21. Başvurucular 5/12/2012 tarihinde bireysel başvuruda bulunmuşlardır.

B. İlgili Hukuk

22. 4721 sayılı Türk Medeni Kanunu’nun 996. maddesi şöyledir;

“Kazandırıcı zamanaşımından yararlanma hakkına sahip olan zilyet, zilyetliği kendisine devreden aynı yetkiye sahip idiyse onun zilyetlik süresini kendi süresine ekleyebilir”.

23. 3402 Kadastro Kanunu’nun 14. maddesinin birinci fıkrası şöyledir;

“Tapuda kayıtlı olmayan ve aynı çalışma alanı içinde bulunan ve toplam yüzölçümü sulu toprakta 40,kuru toprakta 100 dönüme kadar olan (40 ve 100 dönüm dahil) bir veya birden fazla taşınmaz mal, çekişmesiz ve aralıksız en az yirmi yıldan beri malik sıfatıyla zilyetliğini belgelerle veya bilirkişi veyahut tanık beyanlarıyla ispat eden zilyedi adına tespit edilir”.

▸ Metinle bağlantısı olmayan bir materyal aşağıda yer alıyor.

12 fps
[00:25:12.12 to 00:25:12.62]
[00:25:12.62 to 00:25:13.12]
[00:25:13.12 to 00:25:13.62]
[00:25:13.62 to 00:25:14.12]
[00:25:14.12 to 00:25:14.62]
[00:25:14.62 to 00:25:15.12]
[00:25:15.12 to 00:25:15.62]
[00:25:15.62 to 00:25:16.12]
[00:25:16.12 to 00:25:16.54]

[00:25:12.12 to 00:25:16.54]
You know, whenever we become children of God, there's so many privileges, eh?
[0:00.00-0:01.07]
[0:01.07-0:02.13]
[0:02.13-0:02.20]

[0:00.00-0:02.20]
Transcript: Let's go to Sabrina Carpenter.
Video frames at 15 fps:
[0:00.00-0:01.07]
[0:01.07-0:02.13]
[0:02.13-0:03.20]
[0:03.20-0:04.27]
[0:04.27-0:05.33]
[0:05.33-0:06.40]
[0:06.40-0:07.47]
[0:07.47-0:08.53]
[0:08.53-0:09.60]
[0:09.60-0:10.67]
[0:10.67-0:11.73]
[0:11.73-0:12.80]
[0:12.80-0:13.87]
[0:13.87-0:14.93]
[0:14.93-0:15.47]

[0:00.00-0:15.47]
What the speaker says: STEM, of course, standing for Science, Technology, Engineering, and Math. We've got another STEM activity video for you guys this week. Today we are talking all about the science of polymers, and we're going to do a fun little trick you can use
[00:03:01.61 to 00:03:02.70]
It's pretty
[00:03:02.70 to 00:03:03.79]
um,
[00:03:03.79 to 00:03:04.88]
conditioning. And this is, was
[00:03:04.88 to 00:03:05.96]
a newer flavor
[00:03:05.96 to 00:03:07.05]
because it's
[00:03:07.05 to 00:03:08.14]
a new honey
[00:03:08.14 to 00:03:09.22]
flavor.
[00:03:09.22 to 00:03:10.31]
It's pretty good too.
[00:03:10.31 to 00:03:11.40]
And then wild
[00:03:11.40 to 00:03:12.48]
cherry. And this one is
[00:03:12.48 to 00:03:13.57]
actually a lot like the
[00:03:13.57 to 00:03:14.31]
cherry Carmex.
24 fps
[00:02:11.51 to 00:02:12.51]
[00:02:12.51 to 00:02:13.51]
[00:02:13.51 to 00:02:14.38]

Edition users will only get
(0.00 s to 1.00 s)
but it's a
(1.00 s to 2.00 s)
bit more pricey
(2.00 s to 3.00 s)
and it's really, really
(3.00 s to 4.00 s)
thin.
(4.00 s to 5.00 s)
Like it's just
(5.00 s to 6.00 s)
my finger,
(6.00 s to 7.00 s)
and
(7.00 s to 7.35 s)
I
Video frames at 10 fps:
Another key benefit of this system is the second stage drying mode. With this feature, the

24. 6100 sayılı Hukuk Muhakemeleri Kanunu’nun 30. maddesi şu şekildedir;

Hâkim, yargılamanın makul süre içinde ve düzenli bir biçimde yürütülmesini ve gereksiz gider yapılmamasını sağlamakla yükümlüdür.

IV. İNCELEME VE GEREKÇE

25. Mahkemenin 12/3/2015 tarihinde yapmış olduğu toplantıda, başvurucuların 5/12/2012 tarih ve 2012/993 numaralı bireysel başvurusu incelenip gereği düşünüldü:

A. Başvurucuların İddiaları

26. Başvurucular, İstanbul ili Ümraniye ilçesi İnkılap mahallesi 15 ada 19 parsel sayılı taşınmazın 5411 m2’lik kısmının 1930 senesinden beri Firdevs Dinçler’in zilyetliğinde iken, belirtilen şahıs tarafından Beyoğlu 7. Noterliğinin 29/6/1987 tarih ve 18011 yevmiye nolu devir sözleşmesi ile Yılmaz Öztürk isimli şahsa satılıp devredildiğini, akabinde taşınmazın Yılmaz Öztürk mirasçıları tarafından Üsküdar Kadastro Mahkemesinin E.1994/7 sayılı dosyasının 10/9/1996 tarihli duruşmasındaki imzalı beyanları ile başvurucuların murisleri olan Tahsin Velioğlu’na satılarak zilyetliğinin devredildiğini, ancak taşınmazın önceki zilyedi olan Firdevs Dinçler’in kadastro tespit tarihi itibarıyla kazanmaya yeterli zilyetlik süresi oluşmadığı gerekçesiyle verilen ve kesinleşen Mahkeme kararı nazara alınarak, başvurucular açısından da kazandırıcı zamanaşımı ile iktisap koşulları oluşmadığından bahisle tapu iptal ve tescil taleplerinin reddedildiğini, Mahkemelerce zilyetlik süresine ilişkin olarak yapılan tespitin doğru olmadığını, bu suretle mahkeme yolu ile taşınmazlarının tapusunun alınmasının engellendiğini, ayrıca belirtilen uyuşmazlığın yirmi beş yılı aşkın süre sonunda sonuçlandırıldığını beyan ederek, Anayasa’nın 35. ve 36. maddelerinde tanımlanan haklarının ihlal edildiğini iddia etmişlerdir.

B. Değerlendirme

1. Kabul Edilebilirlik Yönünden

a. Mülkiyet Hakkının İhlali İddiası

27. Başvurucular, dava konusu taşınmazın Üsküdar Kadastro Mahkemesinin E.1994/7 sayılı dosyasının 10/9/1996 tarihli duruşmasındaki imzalı beyanları ile başvurucuların murisleri olan Tahsin Velioğlu’na satılarak zilyetliğinin devredildiğini, ancak taşınmazın önceki zilyedi olan Firdevs Dinçler’in kadastro tespit tarihi itibarıyla kazanmaya yeterli zilyetlik süresi oluşmadığı gerekçesiyle verilen ve kesinleşen Mahkeme kararı nazara alınarak, başvurucular açısından da kazandırıcı zamanaşımı ile iktisap koşulları oluşmadığından bahisle tapu iptal ve tescil taleplerinin reddedildiğini, Mahkemelerce zilyetlik süresine ilişkin olarak yapılan tespitin doğru olmadığını, bu suretle mahkeme yolu ile taşınmazlarının tapusunun alınmasının engellendiğini beyan ederek, Anayasa’nın 35. maddesinde tanımlanan mülkiyet haklarının ihlal edildiğini iddia etmişlerdir.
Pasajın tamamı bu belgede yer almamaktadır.